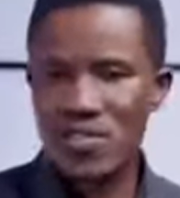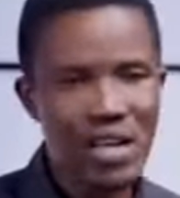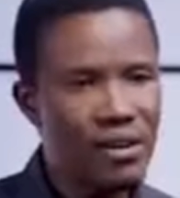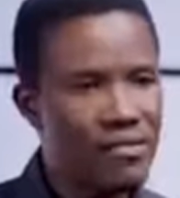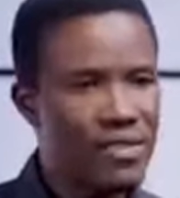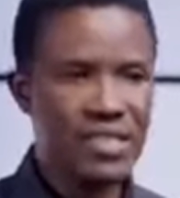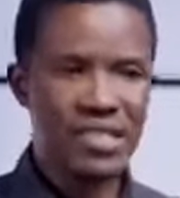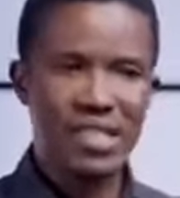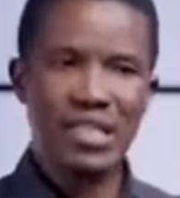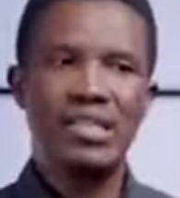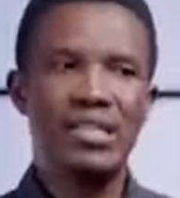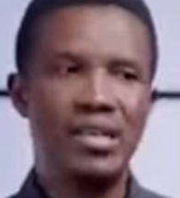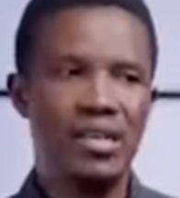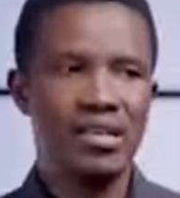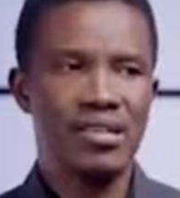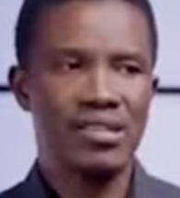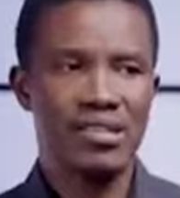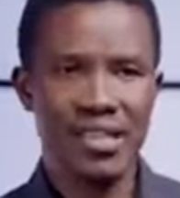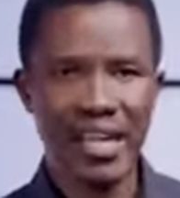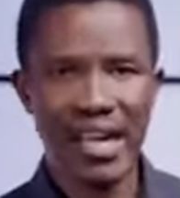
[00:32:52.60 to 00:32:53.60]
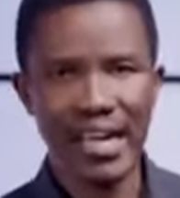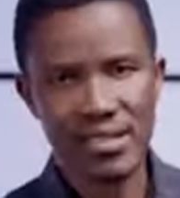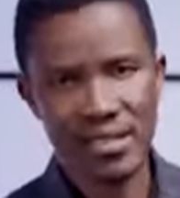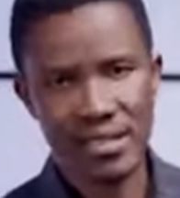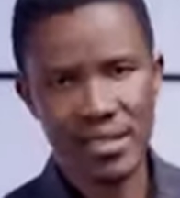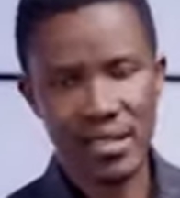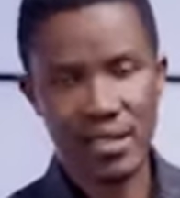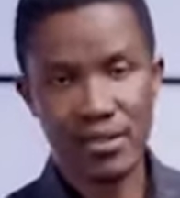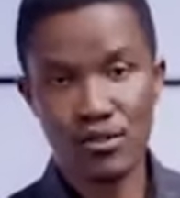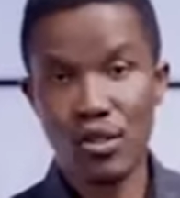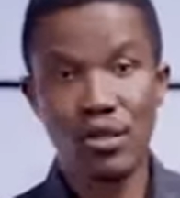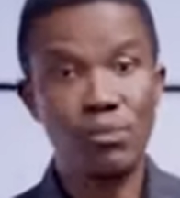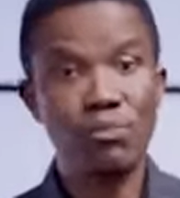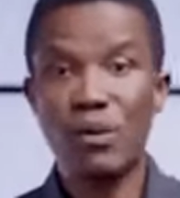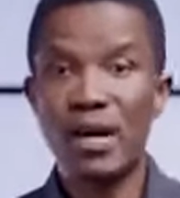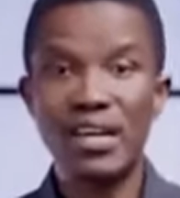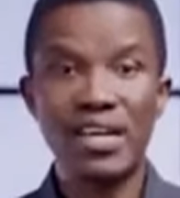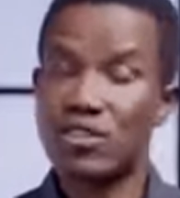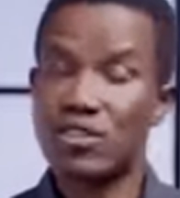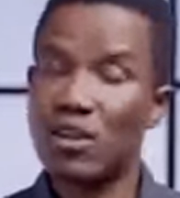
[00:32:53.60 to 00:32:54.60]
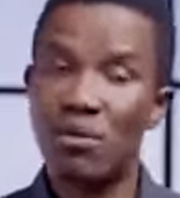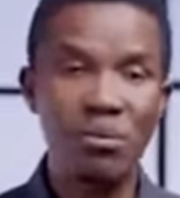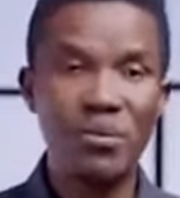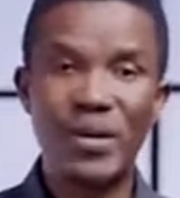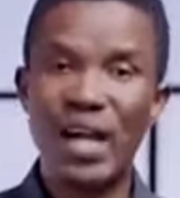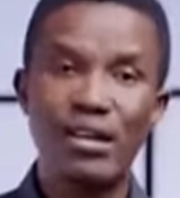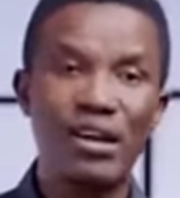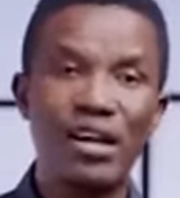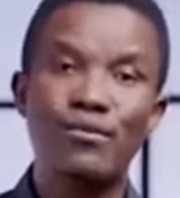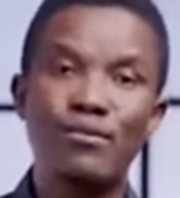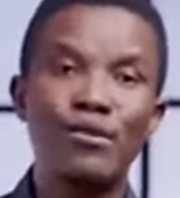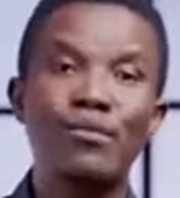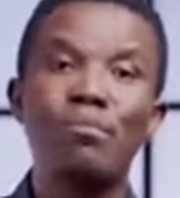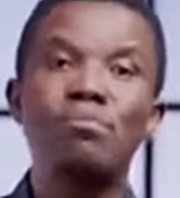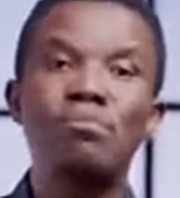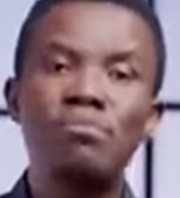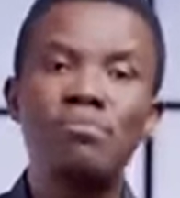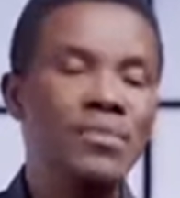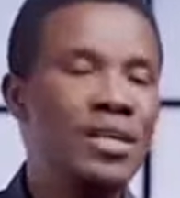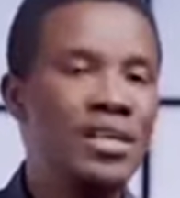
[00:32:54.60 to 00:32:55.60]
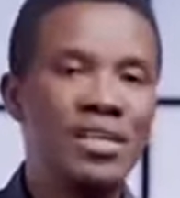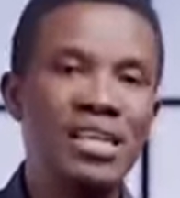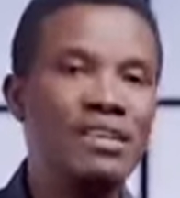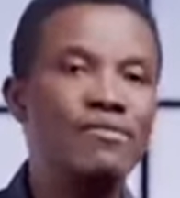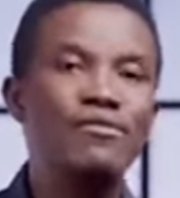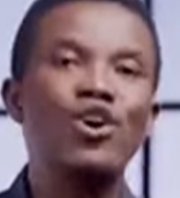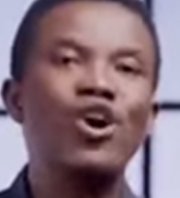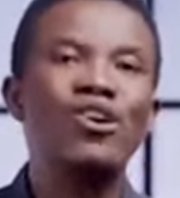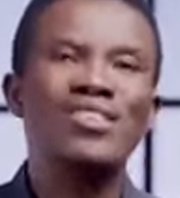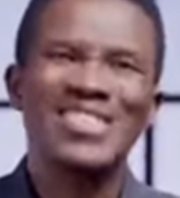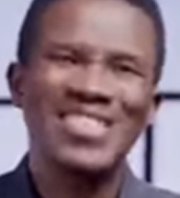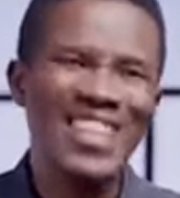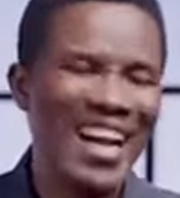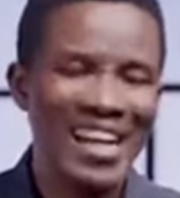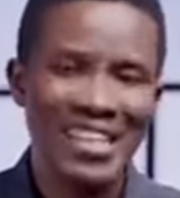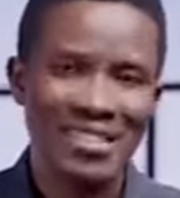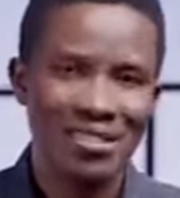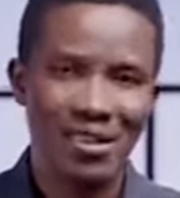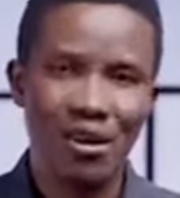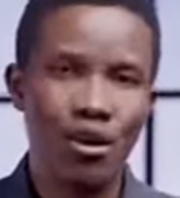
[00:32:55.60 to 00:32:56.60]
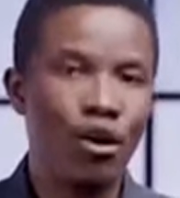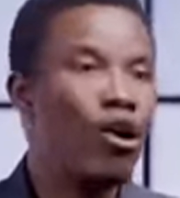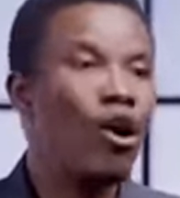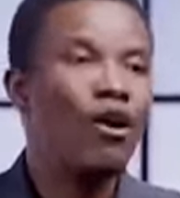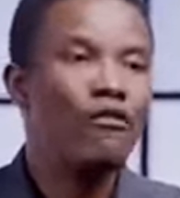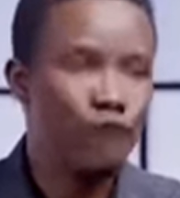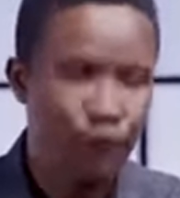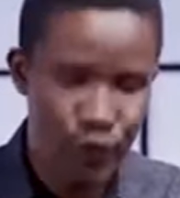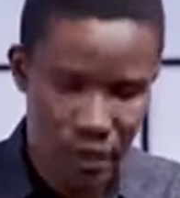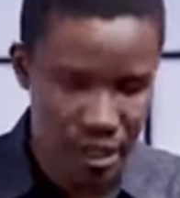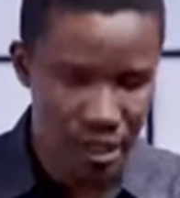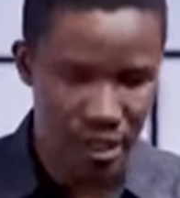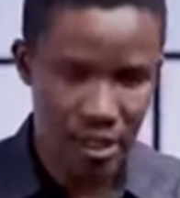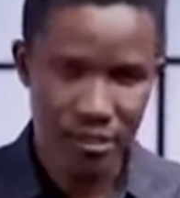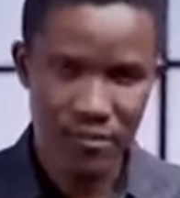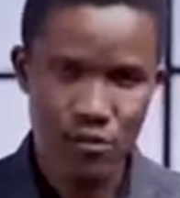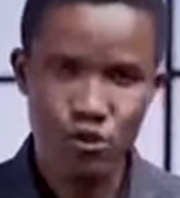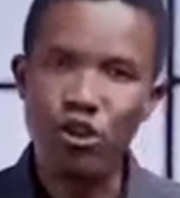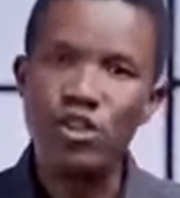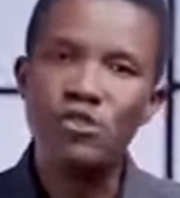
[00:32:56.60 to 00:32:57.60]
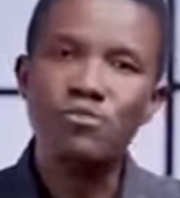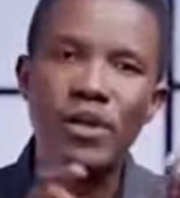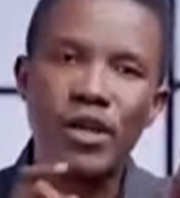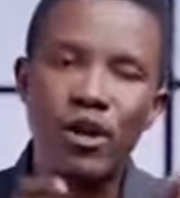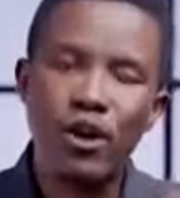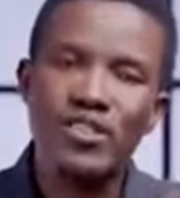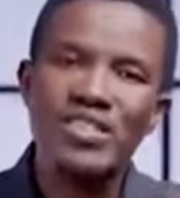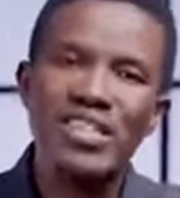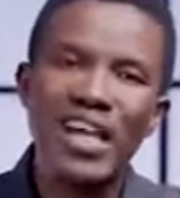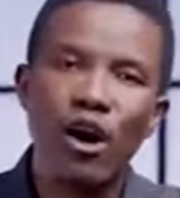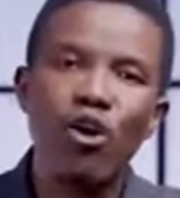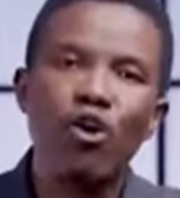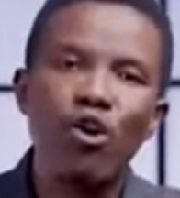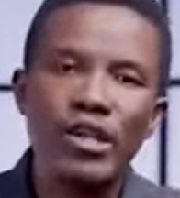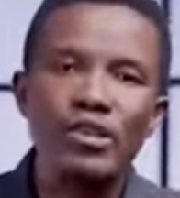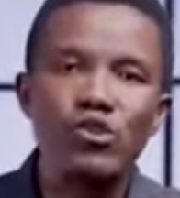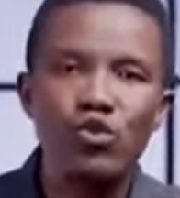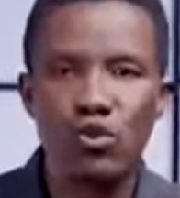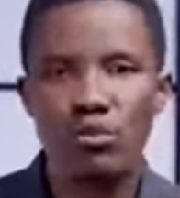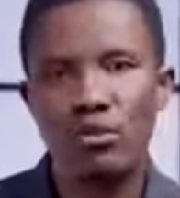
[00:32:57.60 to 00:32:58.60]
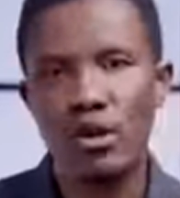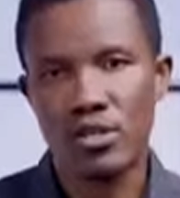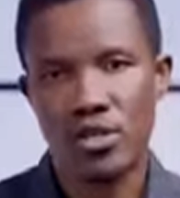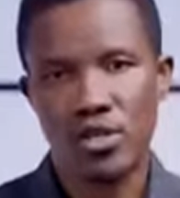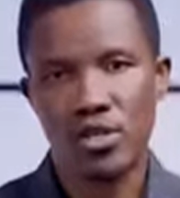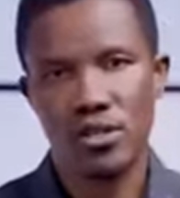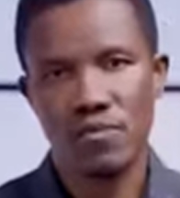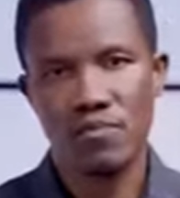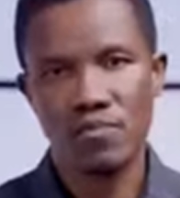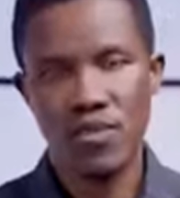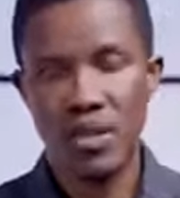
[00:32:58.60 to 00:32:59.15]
servicing debt, to the point that some people cannot even give God tithe or offering just because they are owing too much.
·····
_ACTION ITEM_. Every line from the one containing "[00:32:54.60 to 00:32:55.60]" to the last line of the material must be returned exactly. Leave out any pictures.

_EXPECTED OUTPUT_.
[00:32:54.60 to 00:32:55.60]
[00:32:55.60 to 00:32:56.60]
[00:32:56.60 to 00:32:57.60]
[00:32:57.60 to 00:32:58.60]
[00:32:58.60 to 00:32:59.15]
servicing debt, to the point that some people cannot even give God tithe or offering just because they are owing too much.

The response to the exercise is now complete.